# [The data]
******************************

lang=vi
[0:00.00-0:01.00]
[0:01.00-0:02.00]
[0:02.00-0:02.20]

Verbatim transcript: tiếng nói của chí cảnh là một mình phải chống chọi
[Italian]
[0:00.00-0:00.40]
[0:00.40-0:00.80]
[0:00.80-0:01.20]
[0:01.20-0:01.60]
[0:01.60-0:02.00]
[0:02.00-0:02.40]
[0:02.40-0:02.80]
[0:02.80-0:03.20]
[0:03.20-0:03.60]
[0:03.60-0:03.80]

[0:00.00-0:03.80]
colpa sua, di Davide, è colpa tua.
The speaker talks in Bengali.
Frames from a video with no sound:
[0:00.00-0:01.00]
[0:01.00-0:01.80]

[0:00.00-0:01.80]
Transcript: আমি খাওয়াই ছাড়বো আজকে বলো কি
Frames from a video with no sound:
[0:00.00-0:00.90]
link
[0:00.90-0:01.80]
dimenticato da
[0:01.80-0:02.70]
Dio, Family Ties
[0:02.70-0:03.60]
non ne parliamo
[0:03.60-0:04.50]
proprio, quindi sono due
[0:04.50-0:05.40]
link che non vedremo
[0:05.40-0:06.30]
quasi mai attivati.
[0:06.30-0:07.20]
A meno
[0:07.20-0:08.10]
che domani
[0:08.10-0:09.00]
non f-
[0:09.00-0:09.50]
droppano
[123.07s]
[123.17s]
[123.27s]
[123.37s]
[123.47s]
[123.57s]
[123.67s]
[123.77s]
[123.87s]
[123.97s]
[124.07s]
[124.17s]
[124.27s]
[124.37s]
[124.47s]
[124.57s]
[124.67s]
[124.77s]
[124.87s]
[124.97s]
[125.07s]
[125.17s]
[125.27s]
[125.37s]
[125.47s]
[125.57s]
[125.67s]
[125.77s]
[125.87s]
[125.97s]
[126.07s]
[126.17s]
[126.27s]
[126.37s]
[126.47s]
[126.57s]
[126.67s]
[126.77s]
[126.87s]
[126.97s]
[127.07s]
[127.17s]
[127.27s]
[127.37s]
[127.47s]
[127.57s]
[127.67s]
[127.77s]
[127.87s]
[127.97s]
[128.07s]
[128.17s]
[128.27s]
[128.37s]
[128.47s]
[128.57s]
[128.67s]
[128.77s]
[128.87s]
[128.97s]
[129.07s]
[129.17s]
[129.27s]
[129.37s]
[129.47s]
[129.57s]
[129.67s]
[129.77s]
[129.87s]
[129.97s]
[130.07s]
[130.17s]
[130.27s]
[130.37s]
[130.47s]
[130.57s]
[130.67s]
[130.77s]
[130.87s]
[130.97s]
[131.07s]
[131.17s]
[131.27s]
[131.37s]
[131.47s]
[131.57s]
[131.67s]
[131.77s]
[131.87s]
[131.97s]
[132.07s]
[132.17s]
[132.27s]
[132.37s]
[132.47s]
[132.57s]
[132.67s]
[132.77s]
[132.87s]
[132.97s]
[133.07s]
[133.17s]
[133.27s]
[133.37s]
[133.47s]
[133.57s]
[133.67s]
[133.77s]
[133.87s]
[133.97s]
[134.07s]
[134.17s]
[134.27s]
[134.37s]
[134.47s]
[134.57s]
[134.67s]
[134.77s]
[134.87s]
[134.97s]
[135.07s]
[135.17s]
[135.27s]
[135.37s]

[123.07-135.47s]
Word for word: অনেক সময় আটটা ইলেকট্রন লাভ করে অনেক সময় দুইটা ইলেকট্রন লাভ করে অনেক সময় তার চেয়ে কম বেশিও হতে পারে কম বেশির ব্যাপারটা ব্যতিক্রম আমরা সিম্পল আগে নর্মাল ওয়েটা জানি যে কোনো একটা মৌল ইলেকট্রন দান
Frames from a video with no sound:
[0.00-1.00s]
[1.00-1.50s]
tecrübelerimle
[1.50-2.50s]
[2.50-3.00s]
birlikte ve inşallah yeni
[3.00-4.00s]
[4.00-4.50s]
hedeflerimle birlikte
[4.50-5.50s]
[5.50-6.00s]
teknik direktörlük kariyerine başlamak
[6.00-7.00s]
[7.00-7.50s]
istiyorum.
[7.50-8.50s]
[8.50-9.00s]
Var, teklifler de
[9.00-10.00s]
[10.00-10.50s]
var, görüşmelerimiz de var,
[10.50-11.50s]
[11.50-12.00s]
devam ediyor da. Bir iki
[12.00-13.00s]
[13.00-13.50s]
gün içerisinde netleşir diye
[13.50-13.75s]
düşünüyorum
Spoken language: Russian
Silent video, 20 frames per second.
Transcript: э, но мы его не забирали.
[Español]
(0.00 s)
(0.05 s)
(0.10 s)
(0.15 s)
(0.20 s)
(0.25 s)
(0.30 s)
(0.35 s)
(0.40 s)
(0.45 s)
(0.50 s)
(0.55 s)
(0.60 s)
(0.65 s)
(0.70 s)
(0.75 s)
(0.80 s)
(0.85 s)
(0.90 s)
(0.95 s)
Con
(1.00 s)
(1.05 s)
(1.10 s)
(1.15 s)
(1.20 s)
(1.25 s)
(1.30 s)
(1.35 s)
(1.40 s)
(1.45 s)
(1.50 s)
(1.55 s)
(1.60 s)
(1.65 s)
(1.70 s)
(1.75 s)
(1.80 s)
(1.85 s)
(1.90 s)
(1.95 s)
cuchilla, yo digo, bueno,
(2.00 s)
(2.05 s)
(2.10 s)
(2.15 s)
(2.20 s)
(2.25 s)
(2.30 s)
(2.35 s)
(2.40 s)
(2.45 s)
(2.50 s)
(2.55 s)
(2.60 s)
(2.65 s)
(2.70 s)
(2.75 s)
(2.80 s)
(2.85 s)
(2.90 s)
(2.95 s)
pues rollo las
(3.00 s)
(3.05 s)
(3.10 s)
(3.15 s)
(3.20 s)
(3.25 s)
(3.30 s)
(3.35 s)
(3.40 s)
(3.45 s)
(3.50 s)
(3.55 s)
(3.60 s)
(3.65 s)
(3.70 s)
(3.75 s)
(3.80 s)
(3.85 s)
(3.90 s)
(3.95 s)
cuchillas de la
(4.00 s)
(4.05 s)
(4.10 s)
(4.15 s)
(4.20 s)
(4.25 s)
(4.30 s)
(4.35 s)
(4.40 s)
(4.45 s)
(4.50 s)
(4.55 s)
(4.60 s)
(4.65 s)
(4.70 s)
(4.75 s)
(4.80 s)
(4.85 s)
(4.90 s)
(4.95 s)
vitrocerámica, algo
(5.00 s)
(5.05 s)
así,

******************************

# [Task requirements]
Your response should hold the lines from the first line of the entries above through the line with "The speaker talks in Bengali.", each retyped exactly, and nothing else.

# [Solved exercise]
lang=vi
[0:00.00-0:01.00]
[0:01.00-0:02.00]
[0:02.00-0:02.20]

Verbatim transcript: tiếng nói của chí cảnh là một mình phải chống chọi
[Italian]
[0:00.00-0:00.40]
[0:00.40-0:00.80]
[0:00.80-0:01.20]
[0:01.20-0:01.60]
[0:01.60-0:02.00]
[0:02.00-0:02.40]
[0:02.40-0:02.80]
[0:02.80-0:03.20]
[0:03.20-0:03.60]
[0:03.60-0:03.80]

[0:00.00-0:03.80]
colpa sua, di Davide, è colpa tua.
The speaker talks in Bengali.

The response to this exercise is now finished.